In the material below, find the span from the line with "[00:00:03.00 to 00:00:03.50]" to the line with "Verbatim transcript: who" and transcribe only those lines, exactly, ends included, without the pictures.

───── RAW DATA ─────

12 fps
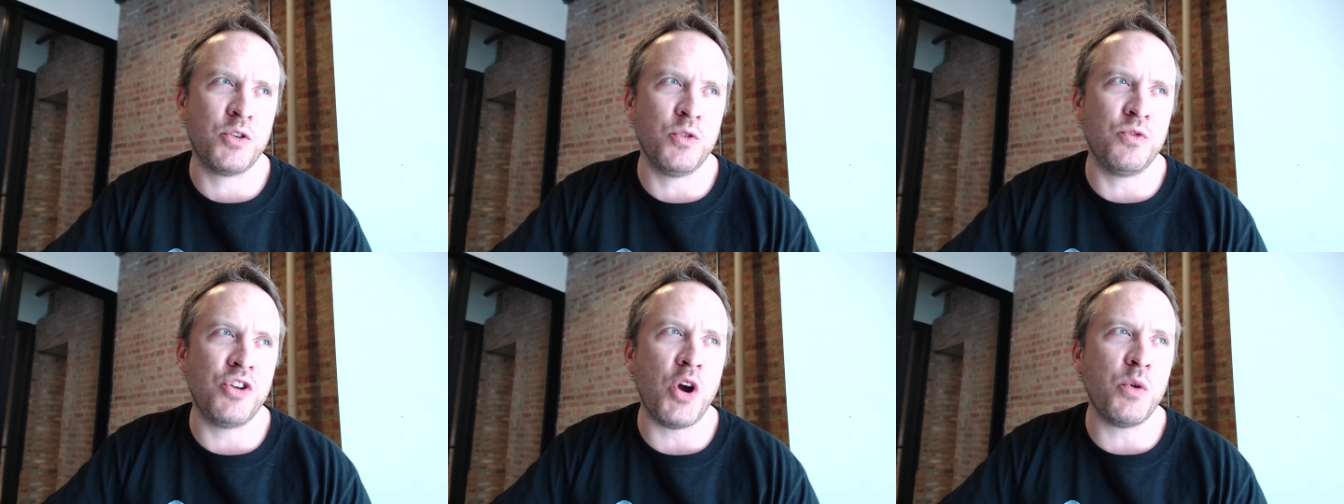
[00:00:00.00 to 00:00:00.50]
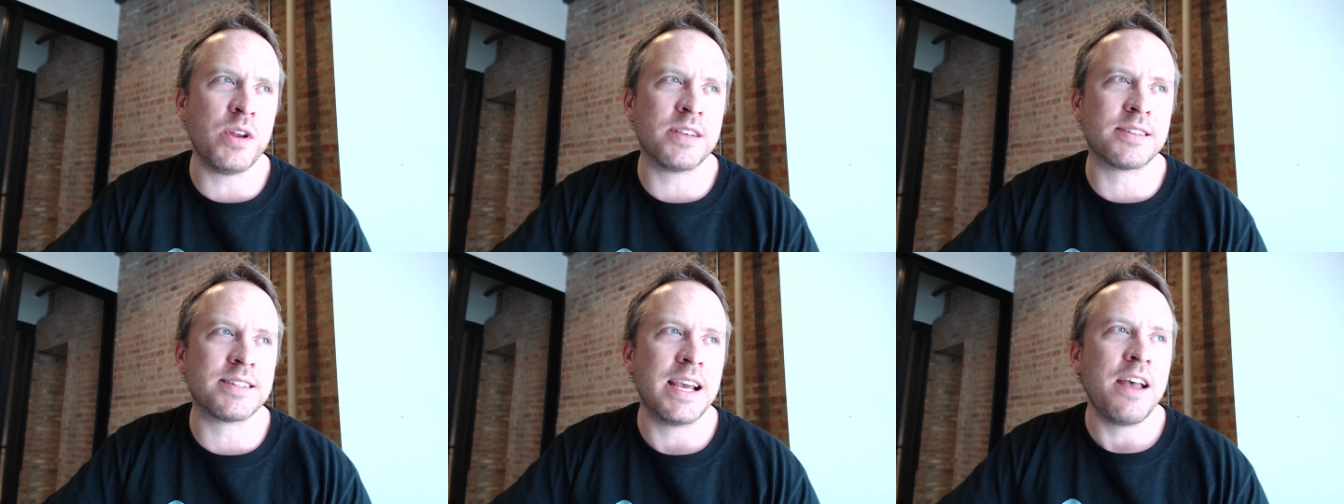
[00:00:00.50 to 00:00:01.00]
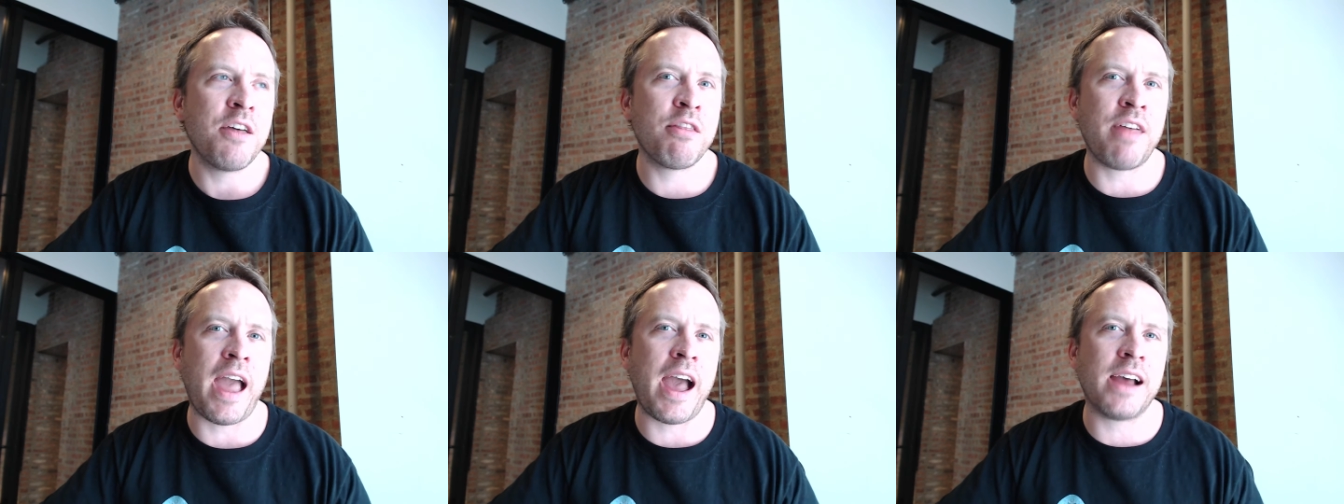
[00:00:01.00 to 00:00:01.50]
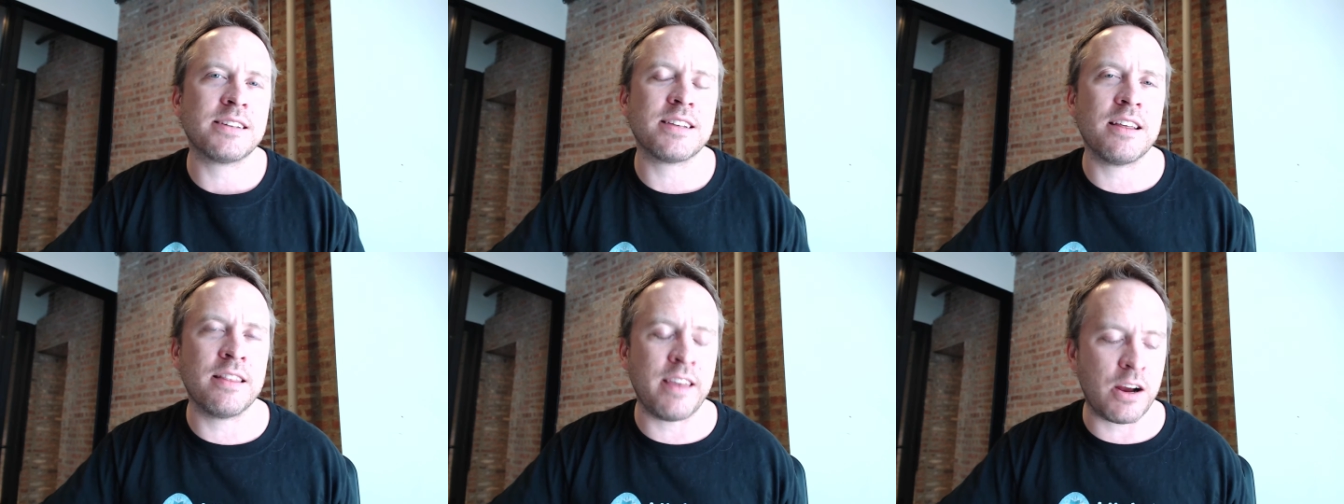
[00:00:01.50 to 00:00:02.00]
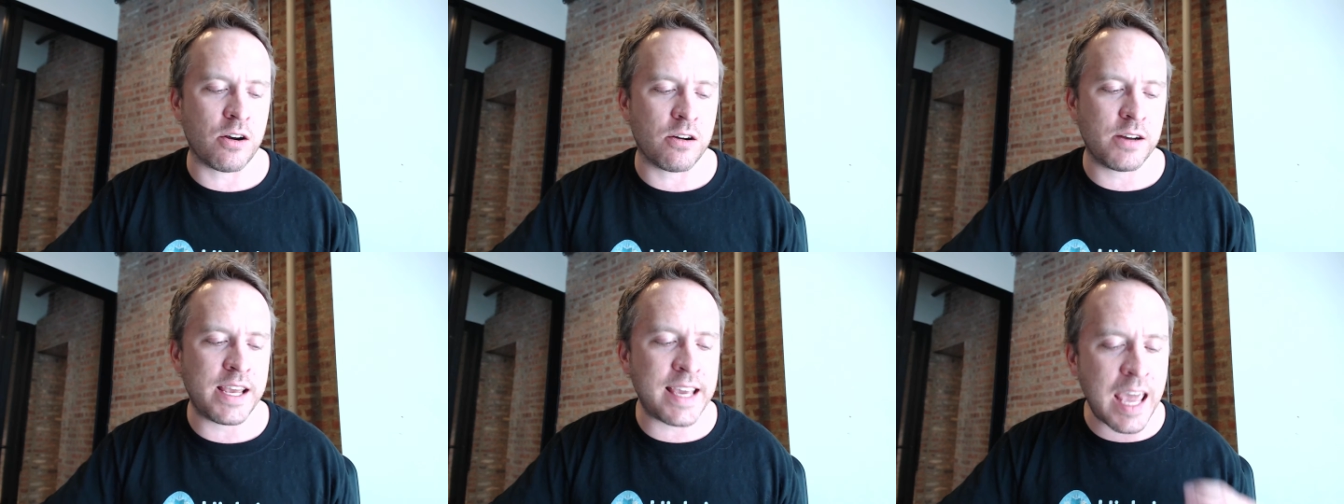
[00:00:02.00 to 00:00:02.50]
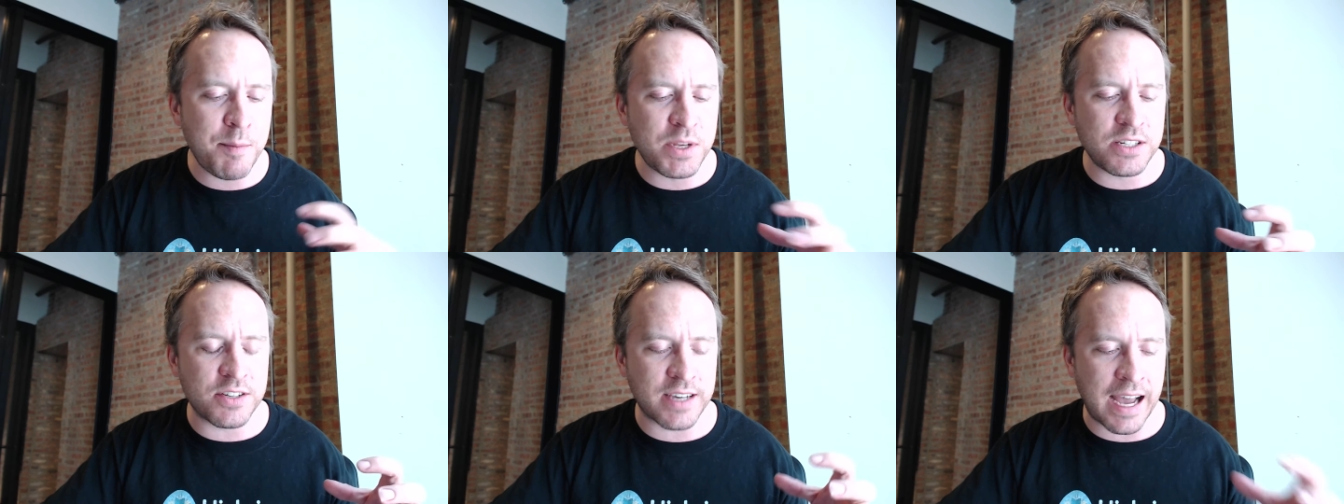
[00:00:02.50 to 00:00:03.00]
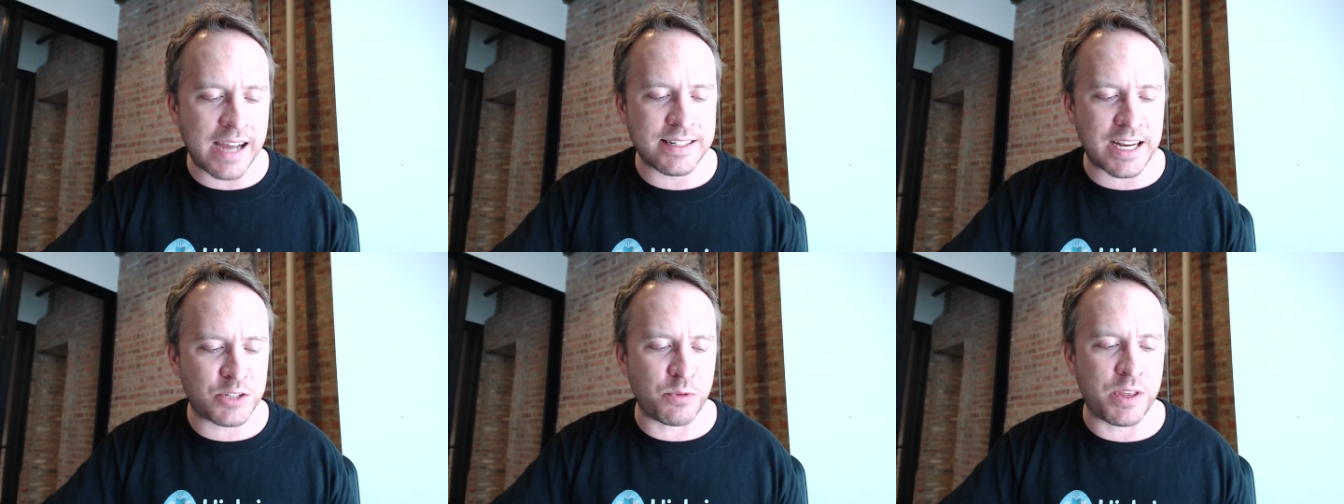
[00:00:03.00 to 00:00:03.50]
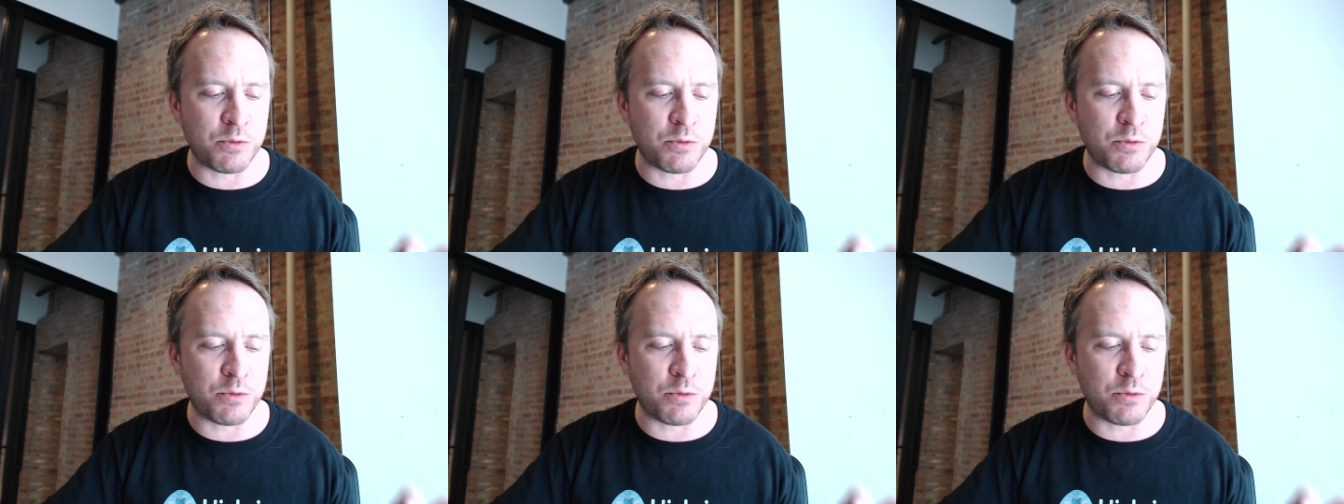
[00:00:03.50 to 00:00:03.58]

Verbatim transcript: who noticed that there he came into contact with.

─────
───── RAW DATA ─────

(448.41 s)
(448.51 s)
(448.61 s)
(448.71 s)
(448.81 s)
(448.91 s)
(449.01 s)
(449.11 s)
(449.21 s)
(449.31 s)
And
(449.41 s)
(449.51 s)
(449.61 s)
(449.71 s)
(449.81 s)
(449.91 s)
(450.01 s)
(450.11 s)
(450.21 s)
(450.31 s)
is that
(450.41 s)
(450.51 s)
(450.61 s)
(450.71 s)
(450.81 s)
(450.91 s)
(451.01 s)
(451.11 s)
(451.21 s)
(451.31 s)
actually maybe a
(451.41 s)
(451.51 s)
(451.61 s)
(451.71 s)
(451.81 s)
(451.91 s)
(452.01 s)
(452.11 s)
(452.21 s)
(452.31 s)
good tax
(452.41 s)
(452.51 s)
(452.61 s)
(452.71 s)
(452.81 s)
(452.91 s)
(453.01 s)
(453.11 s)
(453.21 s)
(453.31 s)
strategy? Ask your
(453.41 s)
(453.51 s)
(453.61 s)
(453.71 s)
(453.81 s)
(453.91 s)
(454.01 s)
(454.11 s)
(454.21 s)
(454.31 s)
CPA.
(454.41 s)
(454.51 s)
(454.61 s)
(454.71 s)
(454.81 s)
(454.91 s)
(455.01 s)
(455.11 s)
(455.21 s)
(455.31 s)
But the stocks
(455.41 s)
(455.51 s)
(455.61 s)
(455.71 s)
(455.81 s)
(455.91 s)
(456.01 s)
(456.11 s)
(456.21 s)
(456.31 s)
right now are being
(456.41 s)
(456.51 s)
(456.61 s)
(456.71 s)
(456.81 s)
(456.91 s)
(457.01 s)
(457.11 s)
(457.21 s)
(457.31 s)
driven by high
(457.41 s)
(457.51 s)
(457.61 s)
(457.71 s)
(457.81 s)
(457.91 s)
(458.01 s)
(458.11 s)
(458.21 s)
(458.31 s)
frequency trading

─────
───── RAW DATA ─────

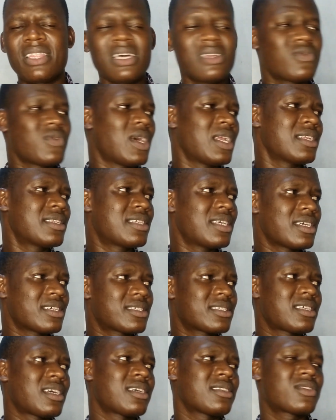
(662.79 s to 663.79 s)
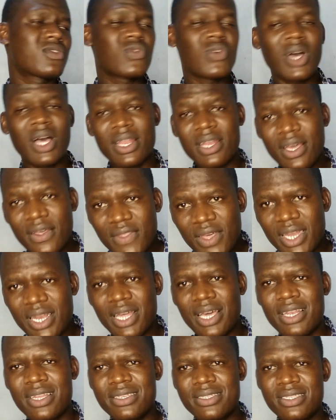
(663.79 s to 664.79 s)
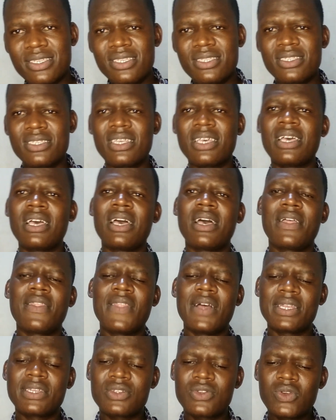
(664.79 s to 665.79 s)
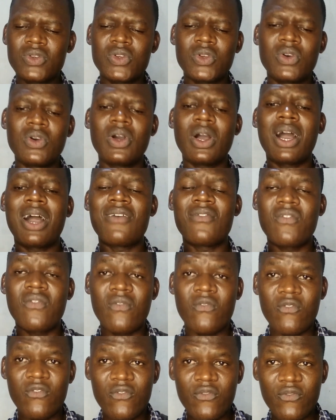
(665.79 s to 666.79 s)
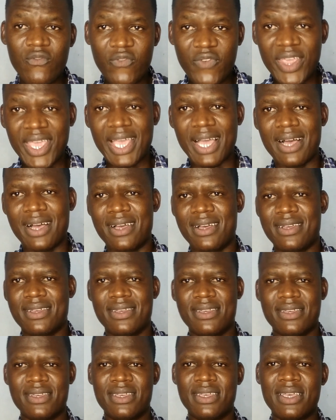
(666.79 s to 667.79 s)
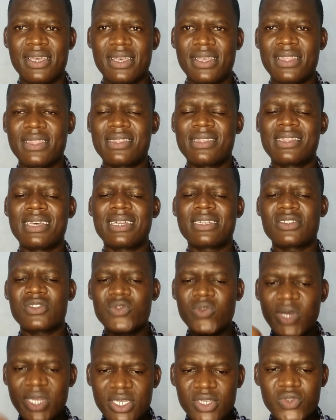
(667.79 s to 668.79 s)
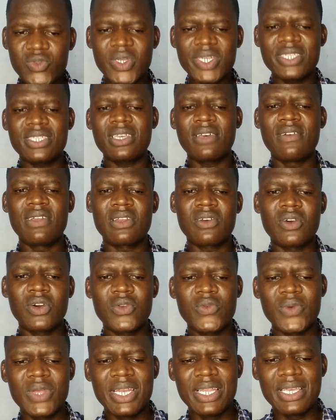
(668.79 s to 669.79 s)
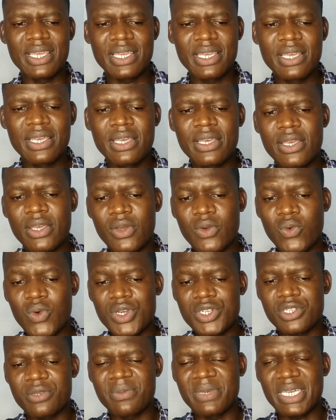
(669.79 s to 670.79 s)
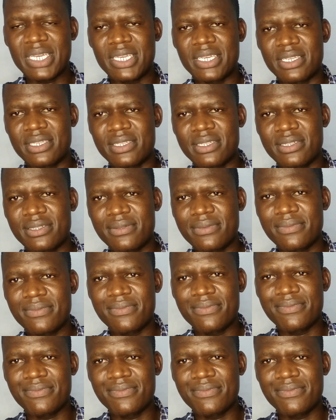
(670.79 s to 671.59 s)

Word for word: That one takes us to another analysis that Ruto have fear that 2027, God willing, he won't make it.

─────

• SOLUTION
[00:00:03.00 to 00:00:03.50]
[00:00:03.50 to 00:00:03.58]

Verbatim transcript: who noticed that there he came into contact with.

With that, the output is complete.